Carl Devos
Elections 2014: un metteur en scène nommé CD&V
Un débat étrange anime la rue de la Loi: qui veut devenir Premier ministre en 2014 ? Réponse: personne (pour le moment).
La question a été lancée par Kris Peeters. Le ministre-président flamand CD&V a mis en garde contre toute fièvre électorale, mais il l’a attisée en annonçant qu’il ne souhaitait pas devenir Premier ministre. La valeur d’utilisation de ce message est limitée au 24 mai 2014. A partir du 25 mai, à l’heure du recalibrage politique, de nombreux compteurs seront remis à zéro.
Bart De Wever, lui, a gardé toutes les options ouvertes, précisant que la N-VA présenterait elle-même un candidat mais exprimant son appui à Kris Peeters. Quelques jours plus tard, la N-VA annonçait qu’elle proposerait son propre candidat Premier ministre, et son soutien à Peeters s’estompait. Le premier parti de Flandre illustre ainsi, une fois de plus, le caractère bancal de sa stratégie.
Cette affaire démontre aussi que le CD&V n’a pas de leçons à recevoir en géopolitique. A la question : « Entrera-t-il dans un gouvernement avec la N-VA si celle-ci s’accroche au confédéralisme ? », son président, Wouter Beke, a refusé de répondre. Pourtant, le CD&V ne veut pas d’une réforme de l’Etat. Mais le CD&V entend bien sortir la N-VA de sa position d’underdog (NDLR : de parti opprimé ): si elle veut le confédéralisme, eh bien, qu’elle fournisse elle-même un Premier ministre pour le réaliser !
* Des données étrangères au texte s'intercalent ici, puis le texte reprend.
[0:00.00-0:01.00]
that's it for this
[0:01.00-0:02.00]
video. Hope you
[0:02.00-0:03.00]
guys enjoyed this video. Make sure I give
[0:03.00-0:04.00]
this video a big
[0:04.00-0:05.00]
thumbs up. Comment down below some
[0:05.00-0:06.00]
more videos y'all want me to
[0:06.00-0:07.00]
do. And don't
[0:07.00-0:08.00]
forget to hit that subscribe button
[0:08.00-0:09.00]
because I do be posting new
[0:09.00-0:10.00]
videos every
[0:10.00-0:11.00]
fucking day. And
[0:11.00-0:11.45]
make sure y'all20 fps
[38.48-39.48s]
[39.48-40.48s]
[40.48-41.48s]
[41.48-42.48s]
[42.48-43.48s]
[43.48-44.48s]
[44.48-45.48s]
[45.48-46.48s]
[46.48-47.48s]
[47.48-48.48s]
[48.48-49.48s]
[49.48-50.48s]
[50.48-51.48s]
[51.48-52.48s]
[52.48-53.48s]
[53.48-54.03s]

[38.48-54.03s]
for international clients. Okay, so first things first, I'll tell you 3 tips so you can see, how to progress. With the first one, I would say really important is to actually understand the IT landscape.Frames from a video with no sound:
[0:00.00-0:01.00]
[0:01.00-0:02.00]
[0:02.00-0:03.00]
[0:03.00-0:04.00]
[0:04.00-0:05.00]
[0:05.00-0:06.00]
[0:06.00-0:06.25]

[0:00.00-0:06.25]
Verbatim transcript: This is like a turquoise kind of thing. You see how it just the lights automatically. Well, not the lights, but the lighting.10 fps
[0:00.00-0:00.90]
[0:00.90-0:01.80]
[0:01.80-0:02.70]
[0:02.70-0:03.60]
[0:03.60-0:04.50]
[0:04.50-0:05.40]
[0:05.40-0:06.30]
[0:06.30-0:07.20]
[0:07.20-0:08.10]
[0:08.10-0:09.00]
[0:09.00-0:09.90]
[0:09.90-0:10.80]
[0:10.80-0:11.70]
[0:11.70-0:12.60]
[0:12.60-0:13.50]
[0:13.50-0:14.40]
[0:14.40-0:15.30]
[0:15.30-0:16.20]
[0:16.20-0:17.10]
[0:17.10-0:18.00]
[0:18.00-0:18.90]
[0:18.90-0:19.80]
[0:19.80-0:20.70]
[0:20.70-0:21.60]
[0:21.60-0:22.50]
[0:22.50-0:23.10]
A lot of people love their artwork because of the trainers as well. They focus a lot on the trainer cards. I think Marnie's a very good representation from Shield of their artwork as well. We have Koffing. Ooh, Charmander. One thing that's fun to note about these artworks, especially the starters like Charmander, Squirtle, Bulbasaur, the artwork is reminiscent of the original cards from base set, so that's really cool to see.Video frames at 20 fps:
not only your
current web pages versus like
En Flandre, la tour de contrôle centrale sera sans doute toujours aux mains du CD&V : les rôles seront distribués par Peeters et Beke. Dans tous les scénarios réalistes, leur formation fait partie des gouvernements fédéral et flamand en 2014. Cela vaut aussi pour l’Open VLD, puisqu’un gouvernement associant CD&V, SP.A et Groen est peu probable. Le CD&V et l’Open VLD sont indispensables, tant pour une tripartite classique que pour une « coalition anversoise ».
La différence entre les deux coalitions, c’est la N-VA. De son score dépendent les combinaisons possibles en Flandre après le scrutin, mais c’est le CD&V qui décidera s’il veut gouverner avec le parti de Bart De Wever. Le score exact de la N-VA n’est pas l’aspect qui déterminera le plus le rôle qu’elle jouera après 2014. Ce qui importe avant tout, c’est de savoir dans quelle mesure elle pose son confédéralisme comme condition pour participer au gouvernement. Si la ligne de Siegfried Bracke – qui est sans doute aussi celle de Bart De Wever – est suivie, la N-VA pourra aussi faire la démonstration de sa « force du changement » dans un gouvernement sans virage confédéral préalable. En revanche, si elle persiste à exiger, surtout les prochaines années, la transformation de la Belgique en une confédération, une participation au gouvernement sera sans doute impossible. Or, si elle abandonne cette exigence, elle s’expose en Flandre à d’importantes critiques (internes), certains estimant même qu’elle en perdra son unique argument de vente. Le plus grand problème de la N-VA, c’est la N-VA…
Bref : beaucoup dépendra du CD&V, comme après les élections de 2010. Lorsque De Wever fit sauter la note du formateur Di Rupo le 7 juillet 2011, la situation était qualifiée partout de « crise de régime désastreuse ». Le lendemain, Alexander De Croo, alors président de l’Open VLD, annonçait que des négociations devaient être entreprises sans la N-VA. Mais rien ne bougea jusqu’à ce que le CD&V fasse volte-face. Elio Di Rupo et les autres têtes de file francophones jouent eux aussi un rôle prépondérant. Mais tout indique qu’en 2014 également, c’est le CD&V qui occupera le siège du metteur en scène.